The consolidated income from operations (Revenue) was Rs 2,479 million as compared to Rs 2,785 million in the corresponding quarter of the previous year, reflecting a year-on-year decline of 11 per cent and a quarter-on-quarter growth of 28 per cent. The consolidated profit before depreciation and amortization, finance costs, exceptional items and taxes (EBITDA) was Rs 340 million, as compared to Rs 471 million in the corresponding quarter of the previous year, a decline of 28 per cent year-on-year and a growth of 54 per cent quarter-on-quarter.

The consolidated profit before other income, depreciation and amortization, finance costs, exceptional items and taxes (Operating EBITDA), was Rs 300 million, as compared to Rs 456 million in the corresponding quarter of the previous year, a decline of 34 per cent year-on-year and a growth of 55 per cent quarter-on-quarter.

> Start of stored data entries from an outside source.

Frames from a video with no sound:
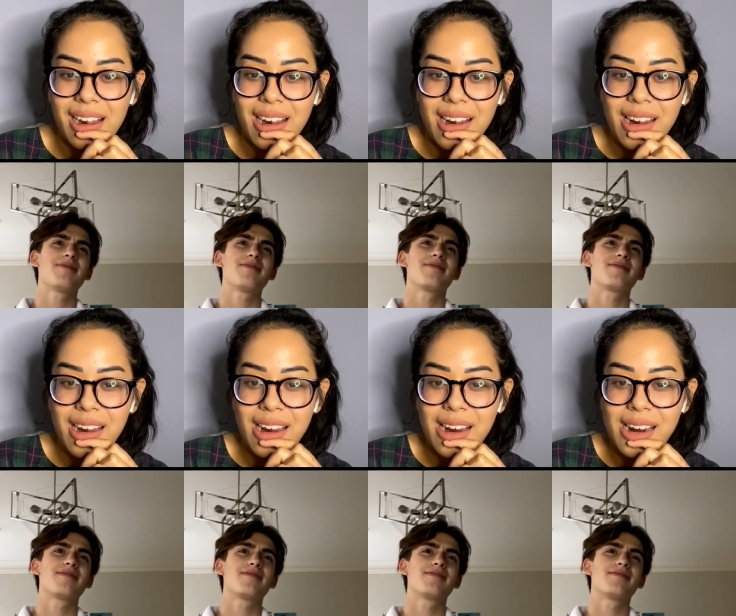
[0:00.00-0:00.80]

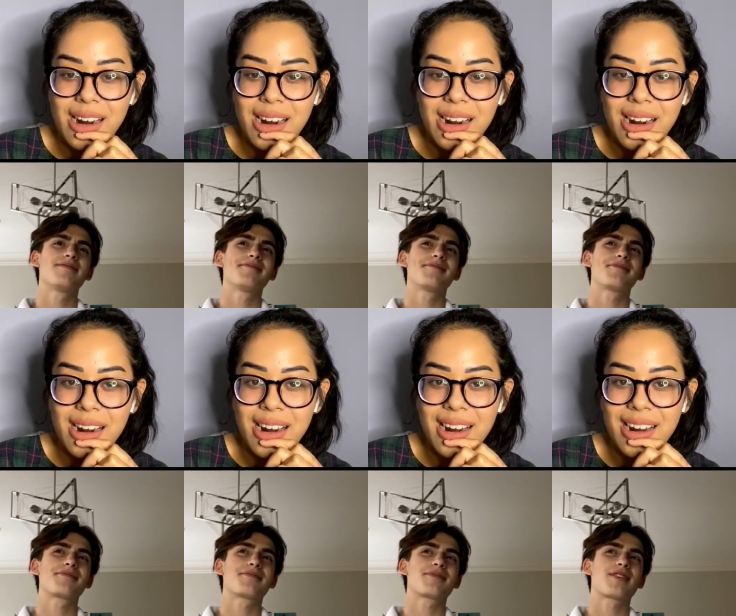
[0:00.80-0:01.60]

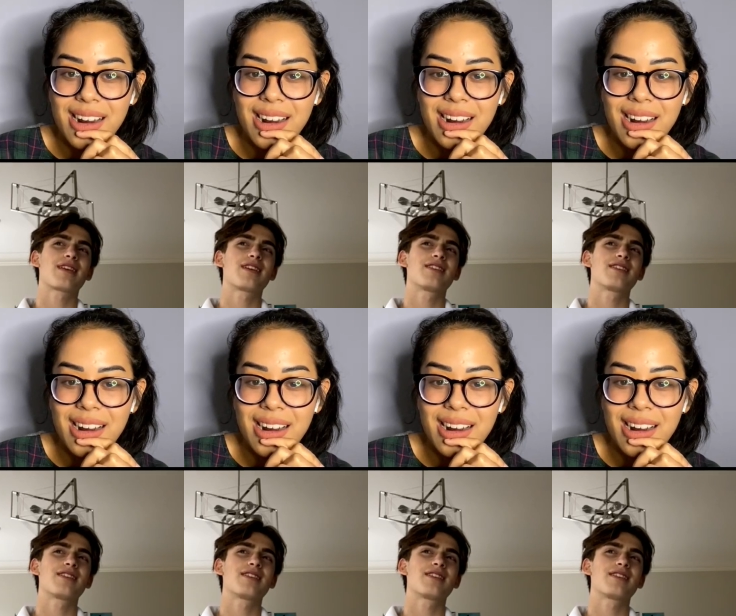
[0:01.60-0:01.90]
Nobody speaks.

The operating EBITDA for existing centres was Rs 329 million, a growth of 29 per cent quarter-on-quarter, reflecting an Operating EBITDA margin of 17 per cent. Loss from new centres was Rs 29 millionn, as compared to loss of Rs 48 million in the corresponding quarter of the previous year, a reduction of 40 per cent year-on-year and 52 per cent quarter-on-quarter.

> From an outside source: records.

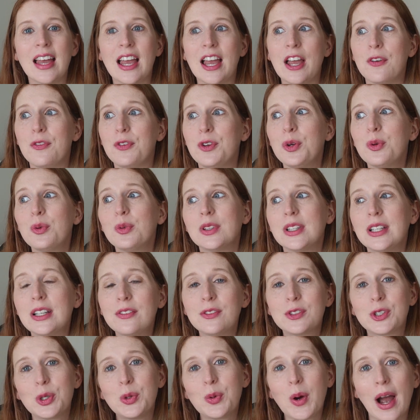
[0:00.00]
If you
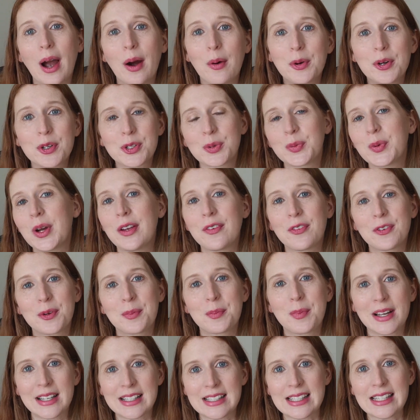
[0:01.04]
live 2 hours away
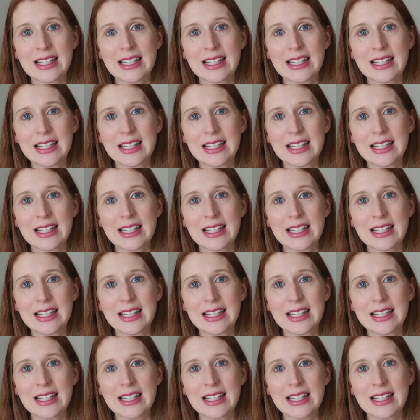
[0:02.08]
from my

The consolidated profit after taxes and minority interest (PAT)(4) was a loss of Rs 223 million, as compared to loss of Rs 223 million in the corresponding quarter of the previous year.

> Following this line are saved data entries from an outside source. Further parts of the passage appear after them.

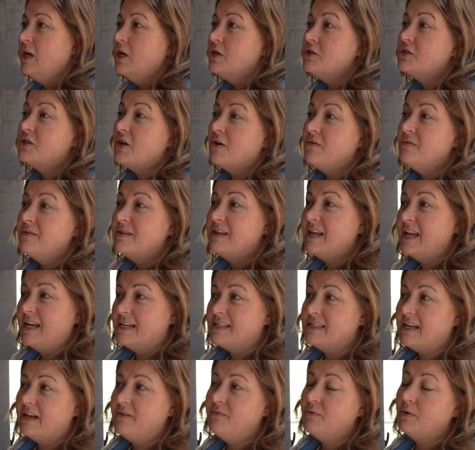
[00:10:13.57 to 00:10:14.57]
So
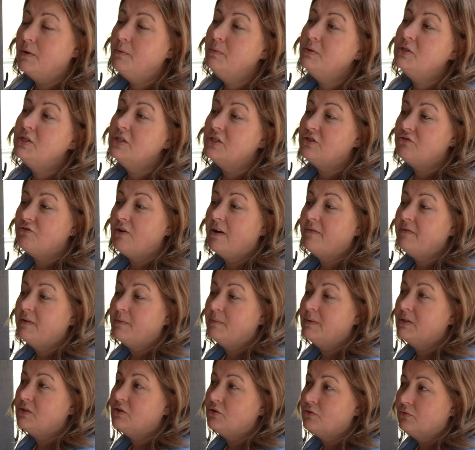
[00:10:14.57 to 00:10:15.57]
this, if we were just
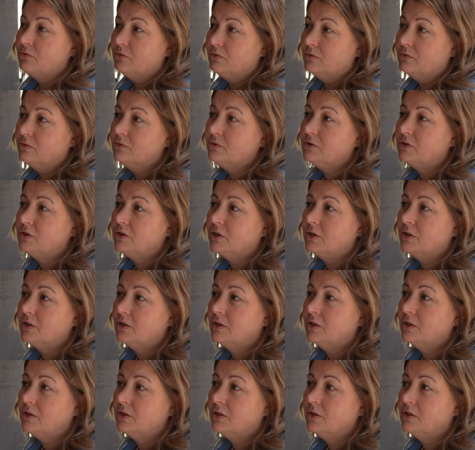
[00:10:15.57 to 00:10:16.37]
travelling with George,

Dr BS Ajaikumar, Chairman and CEO, HealthCare Global Enterprises said, “We report Q2 FY21 results with continued resilience amidst an environment struck with economic and social uncertainty brought about by the COVID pandemic. Strong performance of oncology centres in Tier 2/3 towns, improvements across the board at our new centres across Mumbai, with Borivali almost at the verge of operational break-even at unit level, and bounce back of Kolkata centre, demonstrates that we have not only adapted well to the challenges but also emerged stronger, particularly in our domain. The depth of our operating systems and internal efficiencies have allowed us to uphold our mission of maintaining continuity and quality of care for oncology patients across the country, while minimising revenue and cost disruptions to the extent possible. This is a testament of sustainability of our business model fundamentals, which includes focused delivery of comprehensive cancer care, creating last-mile access on a pan-India basis, while being at the forefront of clinical, technological and digital innovations in the industry. With substantial deleveraging of our balance sheet, reduction in losses across new centres, on y-o-y and q-o-q basis, and focus on free cash flow generation, we are excited to move closer to our inflexion point that augurs profitability and return accretive phase for the company. HCG will continue to strengthen its dominant leadership in oncology, fertility and precision diagnostics, with a dedicated team and Pan-India presence, and is committed towards value creation and social impact for all our stakeholders.”